In the United States and many other countries, currencies remained “linked to gold” until the 1970s, when the decline in global reserves marked the gold standard's last death sentence. The government began to sell some of its shares in the open market and in 1978, along with most other countries, officially abandoned the gold standard. Before the 19th century, most nations maintained a bimetallic monetary system, which often included gold but consisted mainly of silver. Gold is dispersed throughout the Earth's crust and has since ancient times been valued both for its scarcity and for its metallurgical properties.
Gold for dollars held by foreigners, then, in 1974, it lifted its four-decade ban on the private purchase of gold. Starting in Britain in 1821, monetary units were exchangeable for a fixed amount of gold, a change that Britain expected would stabilize its rapidly growing economy. In 1914, the restriction on gold exports at the outbreak of the First World War forced the use of inconvertible paper money. Roosevelt banned the circulation of gold coins, although gold was still used to define the value of the dollar.

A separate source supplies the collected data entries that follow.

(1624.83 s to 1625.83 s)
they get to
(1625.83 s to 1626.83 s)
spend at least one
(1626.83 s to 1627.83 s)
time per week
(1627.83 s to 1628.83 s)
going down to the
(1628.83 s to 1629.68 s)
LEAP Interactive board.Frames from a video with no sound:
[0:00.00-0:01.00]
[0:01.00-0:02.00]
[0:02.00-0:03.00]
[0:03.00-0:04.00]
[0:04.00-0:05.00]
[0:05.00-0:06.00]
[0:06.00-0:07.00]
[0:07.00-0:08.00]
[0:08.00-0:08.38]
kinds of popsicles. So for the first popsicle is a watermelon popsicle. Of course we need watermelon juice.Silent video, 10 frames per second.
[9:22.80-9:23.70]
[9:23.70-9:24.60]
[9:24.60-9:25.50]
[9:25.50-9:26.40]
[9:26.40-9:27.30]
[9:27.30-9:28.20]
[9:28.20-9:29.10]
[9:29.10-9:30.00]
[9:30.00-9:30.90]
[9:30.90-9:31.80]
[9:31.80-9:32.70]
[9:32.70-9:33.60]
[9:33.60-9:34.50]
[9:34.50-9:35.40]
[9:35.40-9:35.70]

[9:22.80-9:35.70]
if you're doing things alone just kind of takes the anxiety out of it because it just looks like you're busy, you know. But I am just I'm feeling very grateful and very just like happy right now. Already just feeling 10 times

As the Industrial Revolution spread, other countries followed suit, and by the end of the 19th century, most industrialized nations were following the gold standard. After the war, the gold standard returned, but economic growth in the 1920s surpassed gold reserves, and some countries supplemented their reserves with stable currencies such as the pound and the dollar, which, like gold, had acquired in people's minds a permanent measure of abstract value. Interactive chart of historical data on the real (inflation-adjusted) prices of gold per ounce since 1915.